DATASET CONTENT Block Start

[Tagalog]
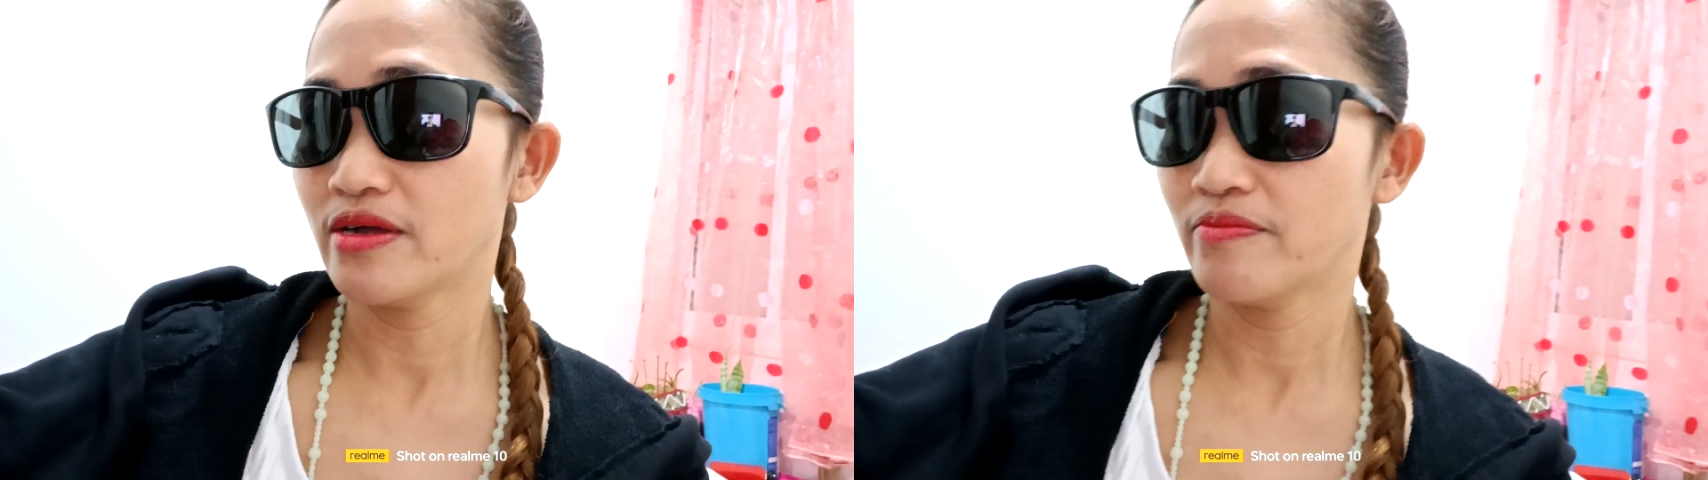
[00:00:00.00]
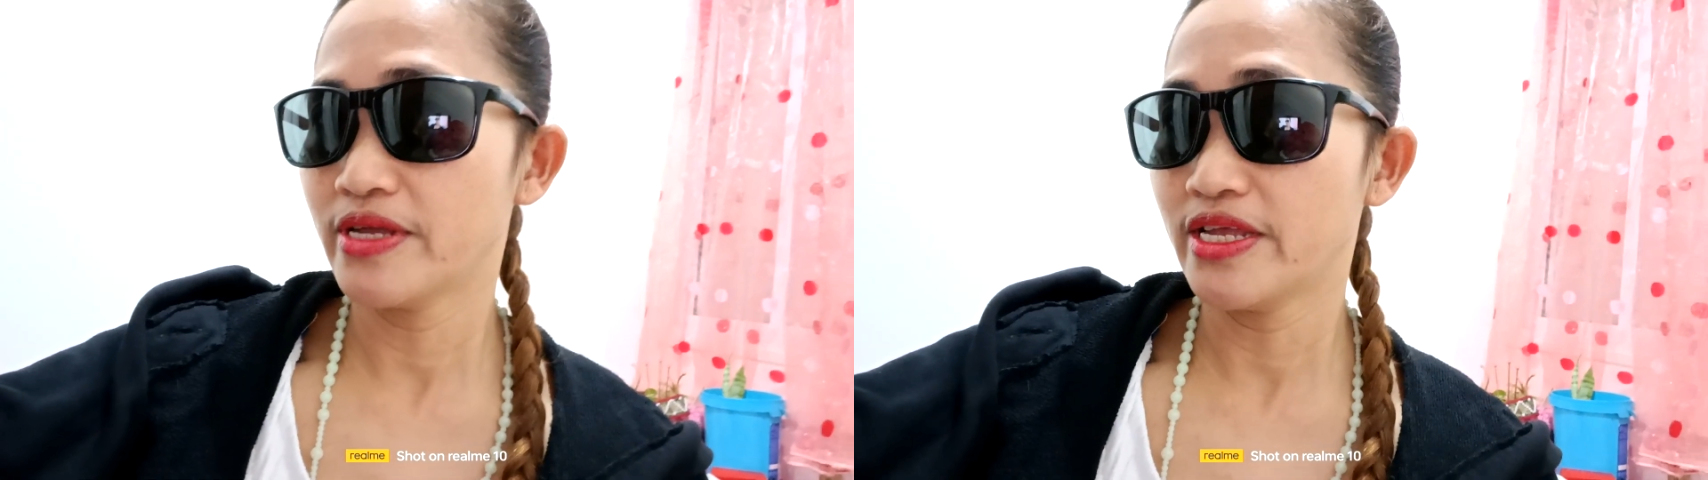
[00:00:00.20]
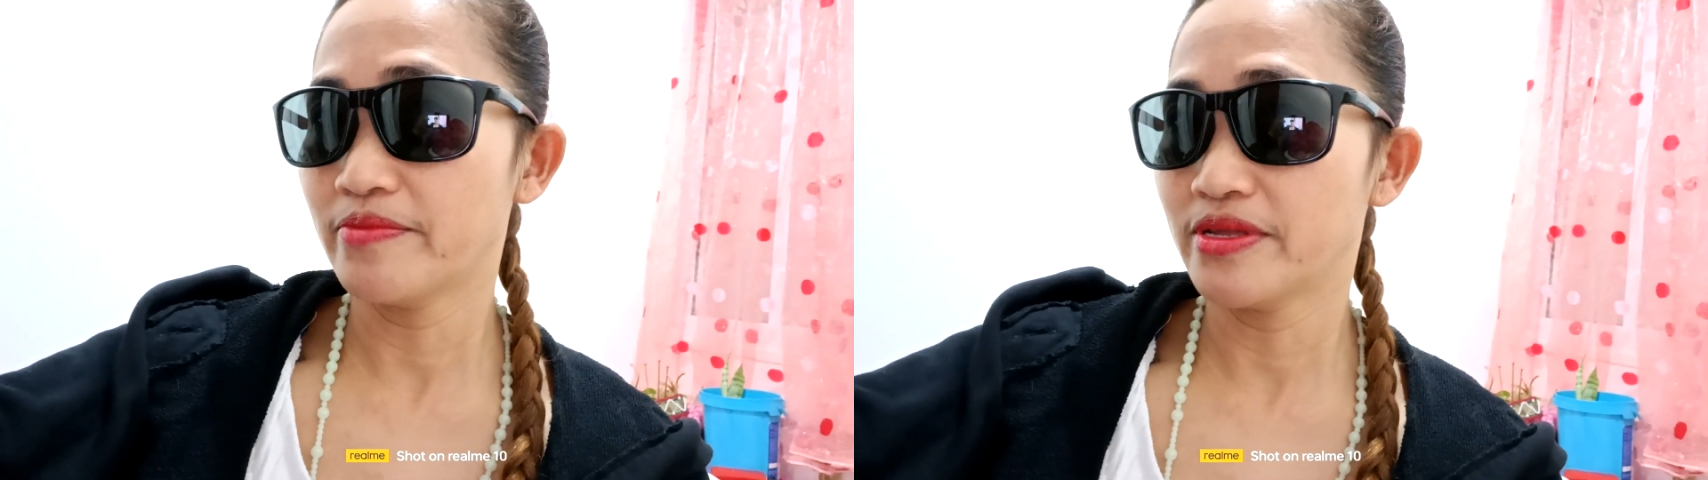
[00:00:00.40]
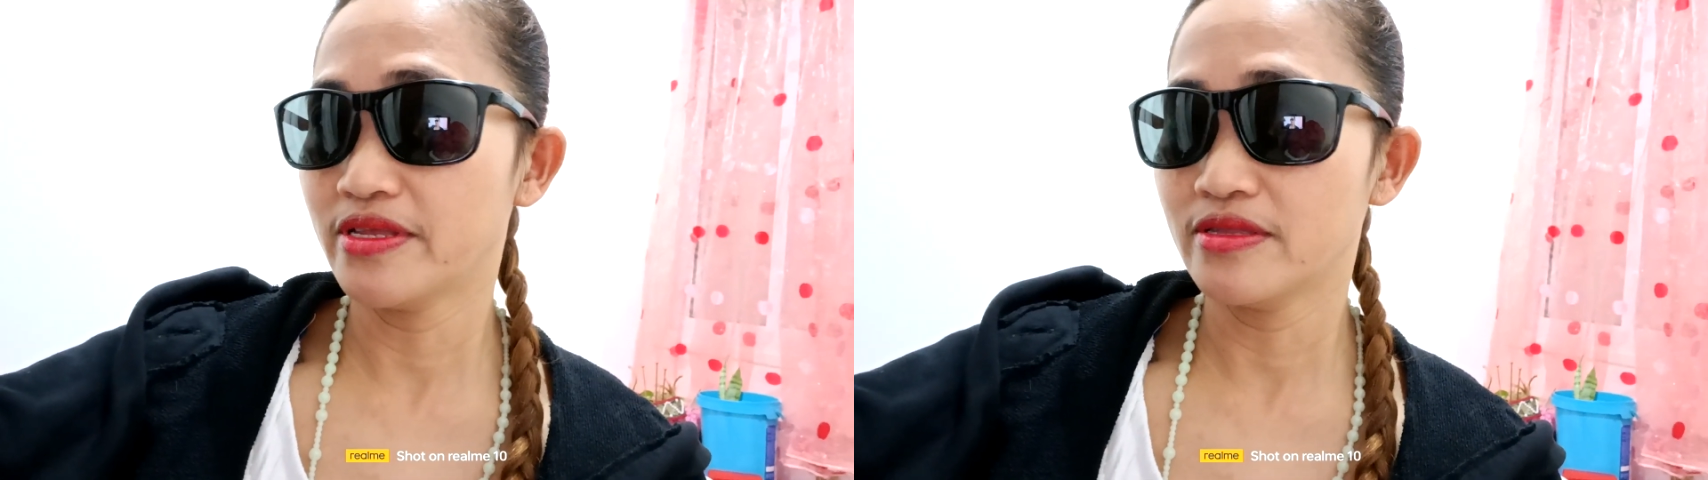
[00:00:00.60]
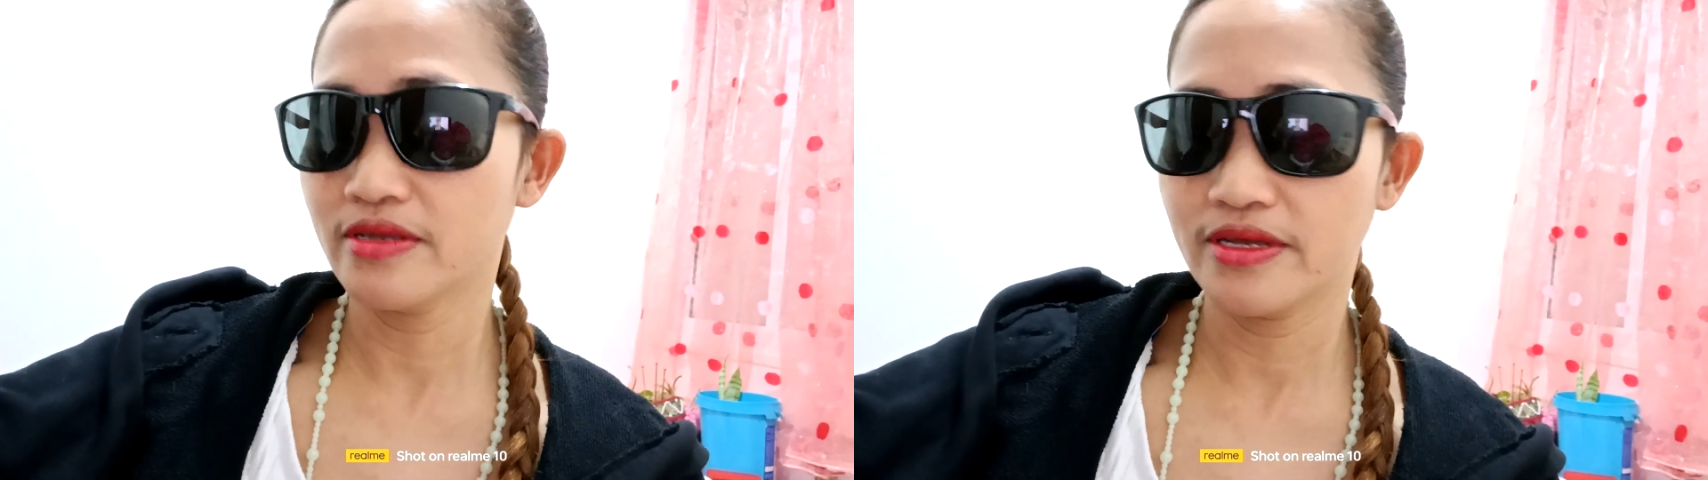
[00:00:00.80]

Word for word: Mayayamanin.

DATASET CONTENT Block End

◆ **EXERCISE INSTRUCTIONS**
Reproduce the data in full. Do not carry over any picture.

◆ **WRITTEN REPLY**
[Tagalog]
[00:00:00.00]
[00:00:00.20]
[00:00:00.40]
[00:00:00.60]
[00:00:00.80]

Word for word: Mayayamanin.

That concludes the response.